I must remember to calm down next year and to get into the spirit a bit more. Christmas is all about giving and not receiving they say, which basically meant that I had to pretend to be pleased upon receiving the obligatory tat like cheap aftershave, novelty socks and a bulls**t detector. Oh, ha-bloody-ha.

It's okay though; it's not as if I wanted something remotely useful like the Ricky Gervais video, 'Tommy' cologne, or the keys to a Lotus Elise/ Lamborghini Gallardo. Actually, thinking about it, all my recent talk about buying myself a bright yellow Lambo within 12 months may have had something to do with my receiving a BS detector!

Seriously, I'm not that much of a scrooge and I had a great Christmas and New Year really. I hope you all got what you wanted, had fun buying other people gifts, didn't eat too much turkey and refrained from embarrassing yourself at the Christmas party.

Of course, traditionally now's the time for making woefully ambitious vows to change your life. You know: promise to get fit, to get a new wardrobe, a more fashionable hairdo, a new car, move house, climb the career ladder, blah blah blah.

Well, I've decided to burn off the season's excesses by getting my Quality Street-enhanced butt down the gym this winter. A 6-pack stomach in time for the summer? Don't count on it!

To be honest, it's something that I've been threatening to do for bloody ages but it'll be nothing short of a miracle if I last more than a month on the old treadmill of boredom. Still, if anyone wants to sponsor me (something I appealed for last year and had a positive response - thanks) as an incentive, I might even sign myself up to run a Marathon and raise some money for 'chari-dee'.

Please get in touch if you can spare a few quid and would like too show your appreciation for all my (our) hard work on the site over the past few years aka: watch me suffer!

And now on to the subject of Big Brother.

Let's not beat around the bush and try to pretend otherwise, Big Brother 4 was a bit lame. I mean, several of us in the BBO office had a conversation about it in the Autumn and we literally couldn't remember the names of several contestants (it's easier for you now, as their pics feature at the top of the page).

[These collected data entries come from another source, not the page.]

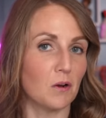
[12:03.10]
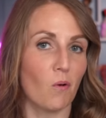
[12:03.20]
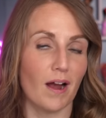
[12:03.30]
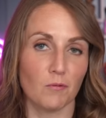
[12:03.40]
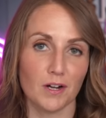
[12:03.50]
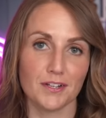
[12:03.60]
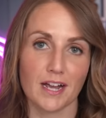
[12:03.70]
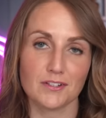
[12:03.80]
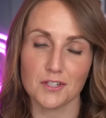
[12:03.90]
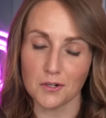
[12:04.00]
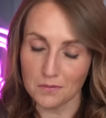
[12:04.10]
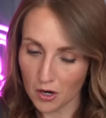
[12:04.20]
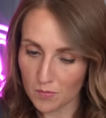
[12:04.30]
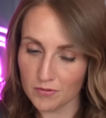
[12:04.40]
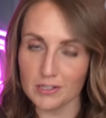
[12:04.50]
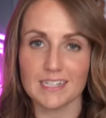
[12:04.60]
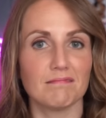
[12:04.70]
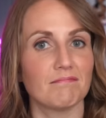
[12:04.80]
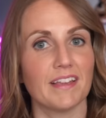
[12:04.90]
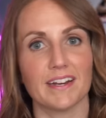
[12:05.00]
quite well now. So hopefully
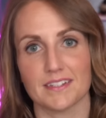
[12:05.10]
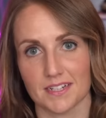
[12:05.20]
that is the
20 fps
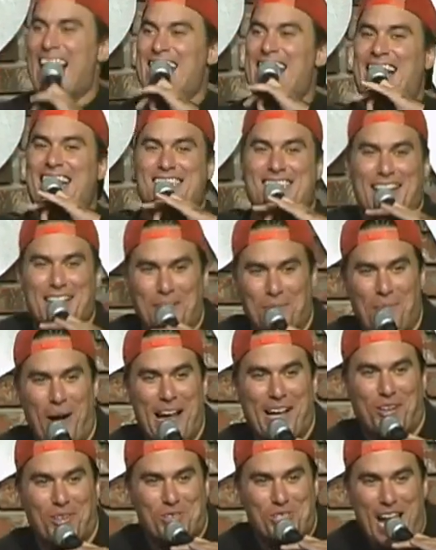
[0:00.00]
And then it's like the
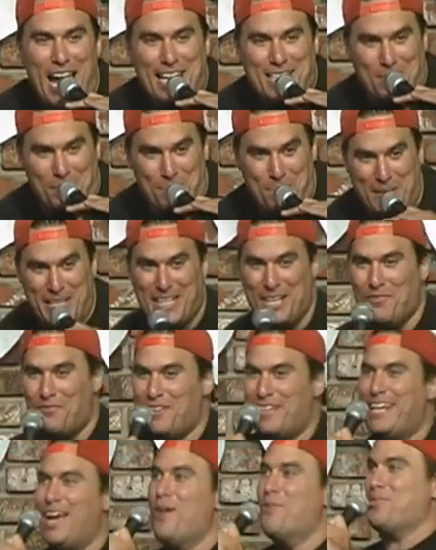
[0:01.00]
Michael Jackson Beat It
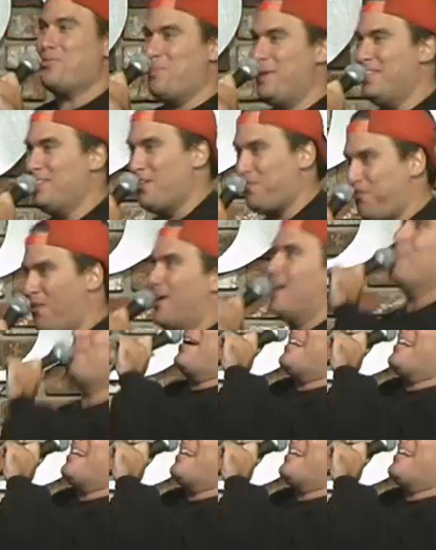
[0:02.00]
video with me in the front.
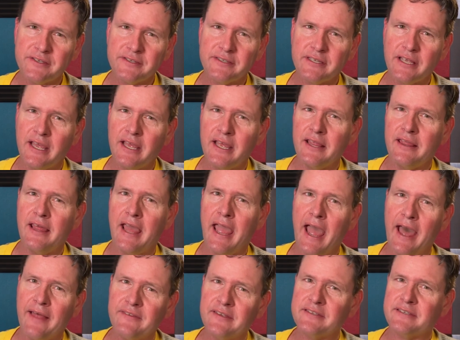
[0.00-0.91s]
They
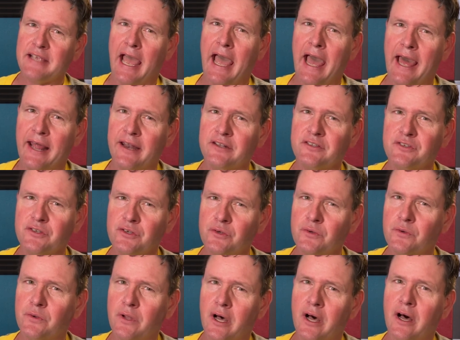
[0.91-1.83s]
had this attitude
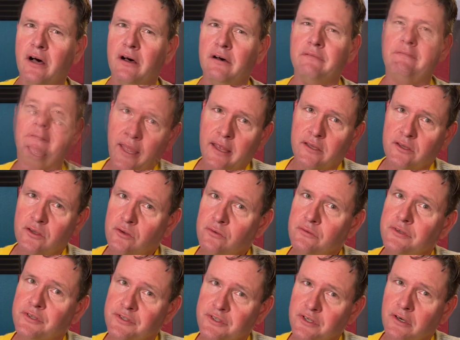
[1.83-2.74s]
of, you
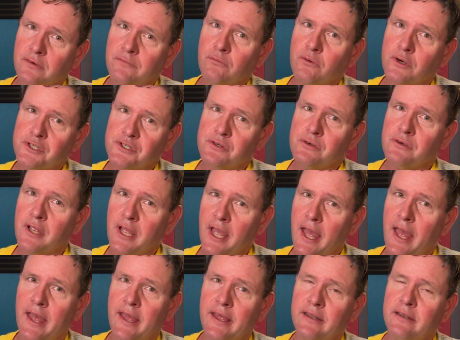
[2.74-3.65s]
deserve what you
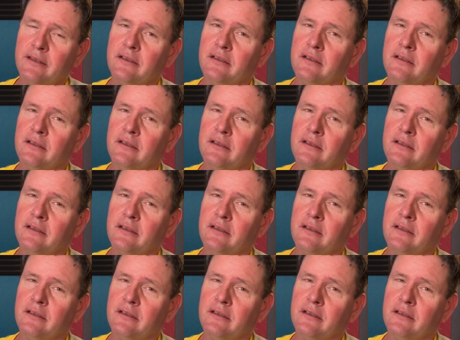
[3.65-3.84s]
get.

The upside of this, however, is that Big Brother 5 in 2004 will inevitably be a much better series. True enough, many fans threatened to stop watching the show last summer and despite all the spiel from Channel 4 about it being a ratings success, programme makers Endemol have more recently conceded that they chose the wrong contestant group.

So, there's life in the old format yet and the success of Series 5 depends on two things: firstly, the Producers must immediately discount 'nicey' applicants who aren't prepared to stick their necks out, in favour of choosing fiery, argumentative, controversial, manipulative, arrogant, loud, funny, camp or dippy people; basically, the types who aren't afraid to say what they mean or do what they want.

Secondly, and probably just as important, is that we fans must remember NOT to boot out the controversial characters too early-on. During BB3 we managed to keep dizzy youngster Jade Goody in the house when there was a very good chance of an early exit. For BB4 however, we reverted back to our old ways of gunning for the loud-mouthed contestant, by evicting Anouska way too early.

Lessons learnt, Big Brother fans?

Right, that's enough waffle from me and it just remains to wish you all a Happy and Successful New Year. The BBO team are really looking forward to Big Brother 5 now and we thank-you for your continued support. See you again soon, hopefully in our Forums during BB5.